Faut-il former plus d’infirmières, ce n’est pas une solution à court terme ?
MA. : Il faut déjà arrêter l’hémorragie, c’est la première chose en médecine. Nous pouvons arrêter de perdre des infirmières de l’hôpital. L’infirmière de chirurgie envoyée en bronchiolite fait un métier qu’elle n’a pas choisi.
Cela ne prend pas de temps de mieux les payer et de les considérer. Les gens qui partent ne le font pas de gaieté de cœur. Si on les met dans de bonnes conditions, ils vont arrêter de partir, c’est certain ! Certains sont partis en libéral mais ne sont pas contre exercer à l’hôpital si leur travail est reconnu. Nous avons des leviers d’action. Ces leviers d’actions les gouvernements et le président de la république se sont refusés à les utiliser.
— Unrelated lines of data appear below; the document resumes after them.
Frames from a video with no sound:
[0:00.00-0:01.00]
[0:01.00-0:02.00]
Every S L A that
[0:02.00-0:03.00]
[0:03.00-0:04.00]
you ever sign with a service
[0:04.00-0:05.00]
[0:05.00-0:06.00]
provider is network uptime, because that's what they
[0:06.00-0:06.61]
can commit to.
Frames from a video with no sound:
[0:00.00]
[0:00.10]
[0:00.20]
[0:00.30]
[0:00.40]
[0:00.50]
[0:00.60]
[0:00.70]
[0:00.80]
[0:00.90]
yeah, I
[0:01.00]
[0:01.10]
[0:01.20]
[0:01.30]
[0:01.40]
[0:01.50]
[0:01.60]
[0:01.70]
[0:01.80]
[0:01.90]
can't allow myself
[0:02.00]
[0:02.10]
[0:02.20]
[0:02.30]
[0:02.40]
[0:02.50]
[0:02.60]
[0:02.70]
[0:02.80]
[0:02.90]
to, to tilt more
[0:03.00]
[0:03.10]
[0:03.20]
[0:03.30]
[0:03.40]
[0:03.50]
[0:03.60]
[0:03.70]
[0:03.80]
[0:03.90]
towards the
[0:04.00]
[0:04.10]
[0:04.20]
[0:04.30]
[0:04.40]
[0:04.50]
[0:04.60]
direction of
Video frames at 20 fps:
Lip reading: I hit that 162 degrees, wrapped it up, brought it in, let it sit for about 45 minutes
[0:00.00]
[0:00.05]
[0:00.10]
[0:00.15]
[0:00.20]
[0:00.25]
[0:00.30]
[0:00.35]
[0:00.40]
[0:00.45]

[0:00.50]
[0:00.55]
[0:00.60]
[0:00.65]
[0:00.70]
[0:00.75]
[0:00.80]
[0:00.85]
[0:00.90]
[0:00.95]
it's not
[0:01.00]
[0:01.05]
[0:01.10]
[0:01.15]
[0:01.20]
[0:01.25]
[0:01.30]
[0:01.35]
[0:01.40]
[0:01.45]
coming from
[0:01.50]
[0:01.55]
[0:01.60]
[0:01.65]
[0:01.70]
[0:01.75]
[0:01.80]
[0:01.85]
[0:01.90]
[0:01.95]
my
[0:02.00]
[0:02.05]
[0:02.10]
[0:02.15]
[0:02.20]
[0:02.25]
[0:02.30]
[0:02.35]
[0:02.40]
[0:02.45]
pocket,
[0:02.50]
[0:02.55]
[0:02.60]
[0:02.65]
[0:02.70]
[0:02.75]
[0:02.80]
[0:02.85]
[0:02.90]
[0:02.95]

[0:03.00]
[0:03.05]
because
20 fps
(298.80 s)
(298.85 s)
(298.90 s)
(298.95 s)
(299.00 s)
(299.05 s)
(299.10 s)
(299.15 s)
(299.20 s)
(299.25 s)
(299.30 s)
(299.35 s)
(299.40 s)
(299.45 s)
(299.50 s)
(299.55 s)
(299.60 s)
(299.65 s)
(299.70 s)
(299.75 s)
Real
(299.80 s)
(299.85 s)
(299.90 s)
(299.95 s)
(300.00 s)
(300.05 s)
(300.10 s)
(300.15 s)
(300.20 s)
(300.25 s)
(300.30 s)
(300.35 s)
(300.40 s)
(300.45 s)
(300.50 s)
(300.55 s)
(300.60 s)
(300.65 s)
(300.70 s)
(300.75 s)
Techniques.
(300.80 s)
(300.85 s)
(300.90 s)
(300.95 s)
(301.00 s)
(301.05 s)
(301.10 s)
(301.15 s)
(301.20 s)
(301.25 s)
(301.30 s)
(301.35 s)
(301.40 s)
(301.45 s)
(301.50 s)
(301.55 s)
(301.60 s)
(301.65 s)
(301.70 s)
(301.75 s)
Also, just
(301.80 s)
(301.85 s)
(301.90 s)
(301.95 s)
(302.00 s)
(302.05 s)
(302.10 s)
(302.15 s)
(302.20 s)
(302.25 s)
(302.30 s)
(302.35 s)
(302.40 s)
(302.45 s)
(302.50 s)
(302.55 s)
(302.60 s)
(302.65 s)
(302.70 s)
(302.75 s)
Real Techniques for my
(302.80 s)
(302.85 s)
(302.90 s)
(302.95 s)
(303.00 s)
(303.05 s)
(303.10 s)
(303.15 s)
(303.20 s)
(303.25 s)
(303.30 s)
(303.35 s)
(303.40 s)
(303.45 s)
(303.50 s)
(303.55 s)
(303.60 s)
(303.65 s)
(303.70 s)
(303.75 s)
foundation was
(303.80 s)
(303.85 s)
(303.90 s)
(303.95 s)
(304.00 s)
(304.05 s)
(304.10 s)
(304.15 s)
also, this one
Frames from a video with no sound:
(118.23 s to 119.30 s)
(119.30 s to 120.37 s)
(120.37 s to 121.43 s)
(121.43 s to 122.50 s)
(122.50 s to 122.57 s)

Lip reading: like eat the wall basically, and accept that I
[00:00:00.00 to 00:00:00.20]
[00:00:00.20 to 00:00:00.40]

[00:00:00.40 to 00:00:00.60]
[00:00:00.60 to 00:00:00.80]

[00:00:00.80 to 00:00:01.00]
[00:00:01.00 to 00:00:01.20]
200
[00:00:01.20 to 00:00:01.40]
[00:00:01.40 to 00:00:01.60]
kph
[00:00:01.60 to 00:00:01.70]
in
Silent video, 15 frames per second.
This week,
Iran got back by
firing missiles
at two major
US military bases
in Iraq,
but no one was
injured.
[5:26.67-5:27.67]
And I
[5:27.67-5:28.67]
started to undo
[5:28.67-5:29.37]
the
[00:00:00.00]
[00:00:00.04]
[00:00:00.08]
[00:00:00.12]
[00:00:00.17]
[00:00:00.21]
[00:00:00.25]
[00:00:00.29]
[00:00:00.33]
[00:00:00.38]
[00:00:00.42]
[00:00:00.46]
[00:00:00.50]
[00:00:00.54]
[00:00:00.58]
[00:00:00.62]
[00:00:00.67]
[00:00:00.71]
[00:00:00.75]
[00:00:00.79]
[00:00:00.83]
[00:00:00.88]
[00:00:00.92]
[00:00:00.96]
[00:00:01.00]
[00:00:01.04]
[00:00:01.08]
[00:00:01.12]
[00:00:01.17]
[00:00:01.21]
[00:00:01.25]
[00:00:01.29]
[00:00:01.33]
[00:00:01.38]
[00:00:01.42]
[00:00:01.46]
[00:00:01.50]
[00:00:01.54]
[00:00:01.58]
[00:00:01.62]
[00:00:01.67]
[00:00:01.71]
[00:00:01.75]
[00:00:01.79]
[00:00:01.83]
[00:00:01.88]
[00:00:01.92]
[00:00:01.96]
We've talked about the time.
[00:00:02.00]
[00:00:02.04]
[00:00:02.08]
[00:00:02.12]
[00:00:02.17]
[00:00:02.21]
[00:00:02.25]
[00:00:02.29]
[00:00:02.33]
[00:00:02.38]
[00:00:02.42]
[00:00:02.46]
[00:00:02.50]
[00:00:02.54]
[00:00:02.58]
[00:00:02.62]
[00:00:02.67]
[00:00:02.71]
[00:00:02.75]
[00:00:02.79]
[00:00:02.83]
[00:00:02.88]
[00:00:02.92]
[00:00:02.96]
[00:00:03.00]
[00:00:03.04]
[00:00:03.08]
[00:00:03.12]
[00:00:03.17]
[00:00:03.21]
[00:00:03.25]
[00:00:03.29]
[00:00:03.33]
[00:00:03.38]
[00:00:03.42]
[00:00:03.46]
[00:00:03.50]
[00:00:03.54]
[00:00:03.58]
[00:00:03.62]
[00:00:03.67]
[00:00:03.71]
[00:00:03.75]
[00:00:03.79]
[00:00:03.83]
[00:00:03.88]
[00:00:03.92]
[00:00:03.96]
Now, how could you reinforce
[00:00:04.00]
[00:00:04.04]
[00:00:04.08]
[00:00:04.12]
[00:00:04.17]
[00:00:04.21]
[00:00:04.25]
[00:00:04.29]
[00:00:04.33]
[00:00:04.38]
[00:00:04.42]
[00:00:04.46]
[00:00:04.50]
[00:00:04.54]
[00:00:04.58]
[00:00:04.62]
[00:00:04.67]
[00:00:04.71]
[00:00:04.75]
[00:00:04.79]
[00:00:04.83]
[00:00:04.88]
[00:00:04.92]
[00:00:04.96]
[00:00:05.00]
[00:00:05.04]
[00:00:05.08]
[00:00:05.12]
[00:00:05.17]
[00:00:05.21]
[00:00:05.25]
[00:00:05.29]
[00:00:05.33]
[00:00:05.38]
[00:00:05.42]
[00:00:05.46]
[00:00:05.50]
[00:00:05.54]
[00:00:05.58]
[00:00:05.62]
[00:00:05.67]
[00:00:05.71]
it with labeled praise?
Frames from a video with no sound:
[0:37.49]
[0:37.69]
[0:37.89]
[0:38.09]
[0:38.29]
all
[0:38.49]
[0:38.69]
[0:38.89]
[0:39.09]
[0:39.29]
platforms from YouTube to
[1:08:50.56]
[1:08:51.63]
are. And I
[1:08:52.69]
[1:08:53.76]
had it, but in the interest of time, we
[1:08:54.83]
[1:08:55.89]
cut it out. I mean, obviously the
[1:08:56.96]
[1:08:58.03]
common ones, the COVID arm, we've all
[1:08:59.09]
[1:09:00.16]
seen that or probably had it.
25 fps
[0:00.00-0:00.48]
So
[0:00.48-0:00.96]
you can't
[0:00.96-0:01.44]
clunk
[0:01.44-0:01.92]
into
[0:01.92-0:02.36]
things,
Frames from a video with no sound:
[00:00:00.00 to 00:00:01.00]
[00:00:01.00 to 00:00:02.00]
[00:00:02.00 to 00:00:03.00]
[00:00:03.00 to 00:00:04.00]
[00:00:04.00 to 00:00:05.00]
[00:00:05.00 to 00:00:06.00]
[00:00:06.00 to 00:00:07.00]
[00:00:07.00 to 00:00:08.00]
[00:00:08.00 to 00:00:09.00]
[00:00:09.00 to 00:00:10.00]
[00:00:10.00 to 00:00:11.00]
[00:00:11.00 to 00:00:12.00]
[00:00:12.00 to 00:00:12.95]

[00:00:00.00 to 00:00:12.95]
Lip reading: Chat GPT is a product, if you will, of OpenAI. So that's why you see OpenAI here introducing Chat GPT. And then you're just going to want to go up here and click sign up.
Comment en est-on arrivé là ?
MA. : Cela fait plus de 30 ans que les politiques de santé sont toutes les mêmes. Ils ont refusé de légiférer, nous avons retiré des infirmières et nous avons mis de plus en plus de patients. Par ailleurs c’est un cercle vicieux. Dans mon service il y a 5 lits sur 25 qui sont fermés depuis plus d’un an. Nous sommes obligés de faire un choix plus restrictif, les patients que nous hospitalisons sont les plus lourds. La charge de travail est donc plus lourde.